By Lewis Willis
An atheist who listens to our call-in radio program recently sent me a copy of an article by Phillip Adams, an atheist in Australia, which appeared in the Madalyn Murray O’Hair publication, American Atheist (July, 1985). Adams said he did not believe in God. “Haven’t believed in him (or her, or it) since I was six.”
I guess we were supposed to take the fellow seriously in what he said. If so, you could only call him a six-year-old atheist, He thinks all believers in God are dumb, but we’re not that dumb!
I do not remember much about age six in my life. But I do vividly recall raising three children through age six. They were trying to learn their ABC’s, or trying to learn to count to 25, or trying to print their names, or trying to decide if they liked chocolate ice cream better than vanilla and many other six-year-old-type problems. However, we are asked to seriously believe that Adams, at age six, had weighed all the evidence and had come to the conclusion that there was no God and that he was an atheist. Come now, stop fooling around. At age six, one would have had trouble pronouncing “atheist” and I am certain he could not have spelled it. If you think intelligent people are going to believe that, your ignorance is sticking out.
This six-year-old atheist has grown to be a thing to behold. He now speaks of God as “unnecessary, albeit charming fiction, like the tooth fairy, the Easter bunny or Father Christmas… like … the Cheshire cat… thumbing his enormous nose at rationalists, humanists, Atheists and sundry heretics.” This intellectual giant has struggled over what God should be called. He ridicules religion for using the word “God.” He reasons, “Why not call it E=mc2? Or nothing? Or Jubilation T. Cornpone?” He says religion sees God “as a grumpy old bugger glaring balefully down at an unworthy world, just aching to demolish it, to judge and to pulverize.” Our marvelous atheist sees religion as “bed-time stories. . . so much whistling in the dark.” He sees God as an idea, “A very small one . . . a nervous idea. A timid, pip-squeak of a notion . . . a bit like the Wizard of Oz. . . . The idea of god grows in the way a balloon grows, a membrane inflated by ignorance.”

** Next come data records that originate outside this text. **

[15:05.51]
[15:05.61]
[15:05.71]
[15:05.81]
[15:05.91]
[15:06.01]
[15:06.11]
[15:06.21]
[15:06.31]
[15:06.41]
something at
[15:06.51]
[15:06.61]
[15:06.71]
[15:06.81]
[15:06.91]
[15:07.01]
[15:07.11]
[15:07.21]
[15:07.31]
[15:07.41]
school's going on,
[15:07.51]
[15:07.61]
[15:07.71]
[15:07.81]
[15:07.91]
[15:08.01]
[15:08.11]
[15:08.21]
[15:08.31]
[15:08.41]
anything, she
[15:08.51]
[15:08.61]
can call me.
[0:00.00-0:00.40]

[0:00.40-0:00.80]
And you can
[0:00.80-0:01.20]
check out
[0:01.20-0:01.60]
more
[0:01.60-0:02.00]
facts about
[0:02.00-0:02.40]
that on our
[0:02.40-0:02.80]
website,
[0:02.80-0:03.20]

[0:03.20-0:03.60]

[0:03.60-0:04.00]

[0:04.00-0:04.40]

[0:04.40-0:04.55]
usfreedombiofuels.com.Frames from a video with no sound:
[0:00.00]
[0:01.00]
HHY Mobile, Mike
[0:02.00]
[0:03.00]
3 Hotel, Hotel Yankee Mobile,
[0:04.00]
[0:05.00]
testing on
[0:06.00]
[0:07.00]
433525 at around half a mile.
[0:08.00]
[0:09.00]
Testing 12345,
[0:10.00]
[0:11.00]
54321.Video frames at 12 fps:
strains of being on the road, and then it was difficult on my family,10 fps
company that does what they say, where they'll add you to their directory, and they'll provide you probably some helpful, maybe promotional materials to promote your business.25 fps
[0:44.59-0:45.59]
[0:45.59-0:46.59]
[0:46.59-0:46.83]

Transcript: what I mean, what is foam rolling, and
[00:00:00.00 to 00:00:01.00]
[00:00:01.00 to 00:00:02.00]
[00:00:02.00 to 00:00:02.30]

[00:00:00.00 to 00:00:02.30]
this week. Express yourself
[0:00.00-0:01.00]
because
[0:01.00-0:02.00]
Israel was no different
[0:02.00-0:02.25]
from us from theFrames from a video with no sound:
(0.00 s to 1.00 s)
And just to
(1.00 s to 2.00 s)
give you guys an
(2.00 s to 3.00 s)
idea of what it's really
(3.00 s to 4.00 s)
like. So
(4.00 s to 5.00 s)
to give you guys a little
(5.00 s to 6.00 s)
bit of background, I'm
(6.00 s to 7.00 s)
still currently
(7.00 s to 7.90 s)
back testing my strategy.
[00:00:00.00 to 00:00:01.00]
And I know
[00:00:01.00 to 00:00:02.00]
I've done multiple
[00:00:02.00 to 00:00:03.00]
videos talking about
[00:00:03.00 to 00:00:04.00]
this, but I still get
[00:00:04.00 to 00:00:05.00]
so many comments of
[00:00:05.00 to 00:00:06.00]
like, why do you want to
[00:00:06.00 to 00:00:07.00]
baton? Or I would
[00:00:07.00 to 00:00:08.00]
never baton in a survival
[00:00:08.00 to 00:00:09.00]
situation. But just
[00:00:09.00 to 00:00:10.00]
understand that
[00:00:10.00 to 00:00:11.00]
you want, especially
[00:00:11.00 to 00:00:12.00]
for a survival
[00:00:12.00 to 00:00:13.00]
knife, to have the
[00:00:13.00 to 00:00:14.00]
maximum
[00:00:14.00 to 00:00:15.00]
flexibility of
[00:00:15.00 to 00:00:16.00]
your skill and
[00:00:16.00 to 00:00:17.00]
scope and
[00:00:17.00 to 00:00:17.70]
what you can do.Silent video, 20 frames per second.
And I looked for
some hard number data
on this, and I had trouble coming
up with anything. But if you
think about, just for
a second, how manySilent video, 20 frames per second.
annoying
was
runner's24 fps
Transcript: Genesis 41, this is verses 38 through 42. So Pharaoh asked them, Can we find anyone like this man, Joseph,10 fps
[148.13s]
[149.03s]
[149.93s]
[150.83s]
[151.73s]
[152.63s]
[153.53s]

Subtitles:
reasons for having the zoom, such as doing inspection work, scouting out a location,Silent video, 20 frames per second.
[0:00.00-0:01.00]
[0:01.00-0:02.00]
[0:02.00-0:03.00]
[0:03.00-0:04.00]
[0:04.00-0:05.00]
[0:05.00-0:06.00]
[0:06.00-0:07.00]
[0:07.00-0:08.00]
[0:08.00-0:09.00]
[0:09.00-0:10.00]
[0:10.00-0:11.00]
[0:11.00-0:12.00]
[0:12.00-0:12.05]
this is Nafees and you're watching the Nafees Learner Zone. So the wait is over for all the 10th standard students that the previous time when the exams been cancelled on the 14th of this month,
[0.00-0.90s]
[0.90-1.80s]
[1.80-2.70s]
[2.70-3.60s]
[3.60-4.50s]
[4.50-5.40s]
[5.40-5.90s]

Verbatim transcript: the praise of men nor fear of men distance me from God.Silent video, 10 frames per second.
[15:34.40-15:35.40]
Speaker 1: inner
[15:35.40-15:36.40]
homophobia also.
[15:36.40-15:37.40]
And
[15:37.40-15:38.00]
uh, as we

The Apostle Paul talked about some folks who “did not like to retain God in their knowledge.” He said they became vain in their imagination and their foolish heart was darkened. Professing themselves to be wise, they became fools who changed the truth of God into a lie (Rom. 1:21-28).
At age six, Phillip Adams became an atheist and he remains an atheist today. But something is going to happen which is going to change him beyond his wildest imaginations. The Bible teaches us that God has exalted Christ and given Him a name which is above every name. The purpose of God is that every knee should bow at the name of Jesus and that every tongue should confess that Jesus Christ is Lord, to the glory of God the Father (Phil. 2:9-11). Now, this bowing and confessing can take place while we are living on this earth and it can result in the salvation of our souls. Or, we can wait until the judgment, when every arrogant, haughty, ignorant soul shall come to know the truth that there is a God and Jesus is His Son and confess Him then. Then, for an eternity in Hell every atheist will be finally be compelled to believe in God.
I received a bulletin the other day with the following quotation:
Life With Christ Is An Endless Hope: Life Without Christ Is A Hopeless End.
Our purpose in serving the Lord is that we might partake of that Hope in an eternal Heaven with God. The atheist is rushing, whether he realizes it or not, to the hopeless, dead-end despair of an eternal Hell. If we are wrong in our belief in God, and the atheist is right, we have lost nothing. If we are right, and the atheist is wrong, he has lost more than his sick, perverted, cynical mind can imagine. I am not six years old anymore but I have chosen to believe in God. And, I’m not even ashamed of it!
I was just thinkin’, this six-year-old atheist is going to become a believer! Isn’t that ironic? The Psalmist declared, “The fool hath said in his heart, There is no God. Corrupt are they, and have done abominable iniquity: there is none that doeth good” (Psa. 53: 1). An atheistic six-year-old mentality is not very becoming in an adult, is it? Ours is not “the tooth fairy” position. That more suitably describes the posture of the atheist. That smug rationalism, so easily offered in ignorance, shall one day give way to weeping, wailing and gnashing of teeth.